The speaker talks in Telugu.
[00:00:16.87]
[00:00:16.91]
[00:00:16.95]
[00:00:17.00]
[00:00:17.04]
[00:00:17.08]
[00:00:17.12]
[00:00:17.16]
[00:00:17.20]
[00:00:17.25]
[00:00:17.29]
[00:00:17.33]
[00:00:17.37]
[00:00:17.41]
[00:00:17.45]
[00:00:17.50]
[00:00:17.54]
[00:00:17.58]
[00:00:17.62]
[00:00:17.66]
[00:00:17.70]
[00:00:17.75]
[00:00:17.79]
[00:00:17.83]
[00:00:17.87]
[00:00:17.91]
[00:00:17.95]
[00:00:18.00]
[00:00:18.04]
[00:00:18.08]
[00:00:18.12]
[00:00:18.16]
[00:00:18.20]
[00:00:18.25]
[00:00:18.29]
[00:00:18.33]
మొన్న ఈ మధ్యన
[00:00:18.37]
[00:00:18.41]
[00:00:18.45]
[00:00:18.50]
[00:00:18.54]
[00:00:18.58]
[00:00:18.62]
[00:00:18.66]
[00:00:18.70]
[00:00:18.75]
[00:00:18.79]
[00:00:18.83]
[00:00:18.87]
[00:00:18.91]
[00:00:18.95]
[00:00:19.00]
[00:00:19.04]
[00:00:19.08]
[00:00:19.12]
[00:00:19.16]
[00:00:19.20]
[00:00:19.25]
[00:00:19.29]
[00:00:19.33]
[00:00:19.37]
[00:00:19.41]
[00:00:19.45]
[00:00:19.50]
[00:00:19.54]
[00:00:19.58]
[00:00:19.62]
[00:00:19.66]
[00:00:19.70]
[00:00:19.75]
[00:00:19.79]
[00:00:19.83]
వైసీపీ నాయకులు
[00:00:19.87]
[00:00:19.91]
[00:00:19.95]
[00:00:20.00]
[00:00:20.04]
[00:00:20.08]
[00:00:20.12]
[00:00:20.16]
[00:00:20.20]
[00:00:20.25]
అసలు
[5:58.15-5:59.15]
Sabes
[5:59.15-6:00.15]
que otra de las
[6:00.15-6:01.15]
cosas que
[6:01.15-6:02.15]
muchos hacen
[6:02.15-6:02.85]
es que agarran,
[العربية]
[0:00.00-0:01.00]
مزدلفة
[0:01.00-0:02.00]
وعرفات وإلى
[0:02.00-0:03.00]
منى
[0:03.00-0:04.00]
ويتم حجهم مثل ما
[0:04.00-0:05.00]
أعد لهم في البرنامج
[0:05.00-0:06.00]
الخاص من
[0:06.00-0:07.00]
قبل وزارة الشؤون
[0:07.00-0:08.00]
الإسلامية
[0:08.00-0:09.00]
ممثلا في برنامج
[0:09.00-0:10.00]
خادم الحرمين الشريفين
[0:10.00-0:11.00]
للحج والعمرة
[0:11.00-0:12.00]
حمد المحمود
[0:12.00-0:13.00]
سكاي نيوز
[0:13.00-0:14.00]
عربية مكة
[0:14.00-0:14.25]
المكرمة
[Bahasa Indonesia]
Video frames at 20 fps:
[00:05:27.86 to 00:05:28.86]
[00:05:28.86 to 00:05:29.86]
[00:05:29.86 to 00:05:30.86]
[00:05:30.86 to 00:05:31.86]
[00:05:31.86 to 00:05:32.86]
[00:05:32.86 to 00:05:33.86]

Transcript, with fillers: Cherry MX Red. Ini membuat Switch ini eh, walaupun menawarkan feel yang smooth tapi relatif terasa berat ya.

What is expected - What you need to do is retype all the entries exactly as written.

Answer to this exercise -
The speaker talks in Telugu.
[00:00:16.87]
[00:00:16.91]
[00:00:16.95]
[00:00:17.00]
[00:00:17.04]
[00:00:17.08]
[00:00:17.12]
[00:00:17.16]
[00:00:17.20]
[00:00:17.25]
[00:00:17.29]
[00:00:17.33]
[00:00:17.37]
[00:00:17.41]
[00:00:17.45]
[00:00:17.50]
[00:00:17.54]
[00:00:17.58]
[00:00:17.62]
[00:00:17.66]
[00:00:17.70]
[00:00:17.75]
[00:00:17.79]
[00:00:17.83]
[00:00:17.87]
[00:00:17.91]
[00:00:17.95]
[00:00:18.00]
[00:00:18.04]
[00:00:18.08]
[00:00:18.12]
[00:00:18.16]
[00:00:18.20]
[00:00:18.25]
[00:00:18.29]
[00:00:18.33]
మొన్న ఈ మధ్యన
[00:00:18.37]
[00:00:18.41]
[00:00:18.45]
[00:00:18.50]
[00:00:18.54]
[00:00:18.58]
[00:00:18.62]
[00:00:18.66]
[00:00:18.70]
[00:00:18.75]
[00:00:18.79]
[00:00:18.83]
[00:00:18.87]
[00:00:18.91]
[00:00:18.95]
[00:00:19.00]
[00:00:19.04]
[00:00:19.08]
[00:00:19.12]
[00:00:19.16]
[00:00:19.20]
[00:00:19.25]
[00:00:19.29]
[00:00:19.33]
[00:00:19.37]
[00:00:19.41]
[00:00:19.45]
[00:00:19.50]
[00:00:19.54]
[00:00:19.58]
[00:00:19.62]
[00:00:19.66]
[00:00:19.70]
[00:00:19.75]
[00:00:19.79]
[00:00:19.83]
వైసీపీ నాయకులు
[00:00:19.87]
[00:00:19.91]
[00:00:19.95]
[00:00:20.00]
[00:00:20.04]
[00:00:20.08]
[00:00:20.12]
[00:00:20.16]
[00:00:20.20]
[00:00:20.25]
అసలు
[5:58.15-5:59.15]
Sabes
[5:59.15-6:00.15]
que otra de las
[6:00.15-6:01.15]
cosas que
[6:01.15-6:02.15]
muchos hacen
[6:02.15-6:02.85]
es que agarran,
[العربية]
[0:00.00-0:01.00]
مزدلفة
[0:01.00-0:02.00]
وعرفات وإلى
[0:02.00-0:03.00]
منى
[0:03.00-0:04.00]
ويتم حجهم مثل ما
[0:04.00-0:05.00]
أعد لهم في البرنامج
[0:05.00-0:06.00]
الخاص من
[0:06.00-0:07.00]
قبل وزارة الشؤون
[0:07.00-0:08.00]
الإسلامية
[0:08.00-0:09.00]
ممثلا في برنامج
[0:09.00-0:10.00]
خادم الحرمين الشريفين
[0:10.00-0:11.00]
للحج والعمرة
[0:11.00-0:12.00]
حمد المحمود
[0:12.00-0:13.00]
سكاي نيوز
[0:13.00-0:14.00]
عربية مكة
[0:14.00-0:14.25]
المكرمة
[Bahasa Indonesia]
Video frames at 20 fps:
[00:05:27.86 to 00:05:28.86]
[00:05:28.86 to 00:05:29.86]
[00:05:29.86 to 00:05:30.86]
[00:05:30.86 to 00:05:31.86]
[00:05:31.86 to 00:05:32.86]
[00:05:32.86 to 00:05:33.86]

Transcript, with fillers: Cherry MX Red. Ini membuat Switch ini eh, walaupun menawarkan feel yang smooth tapi relatif terasa berat ya.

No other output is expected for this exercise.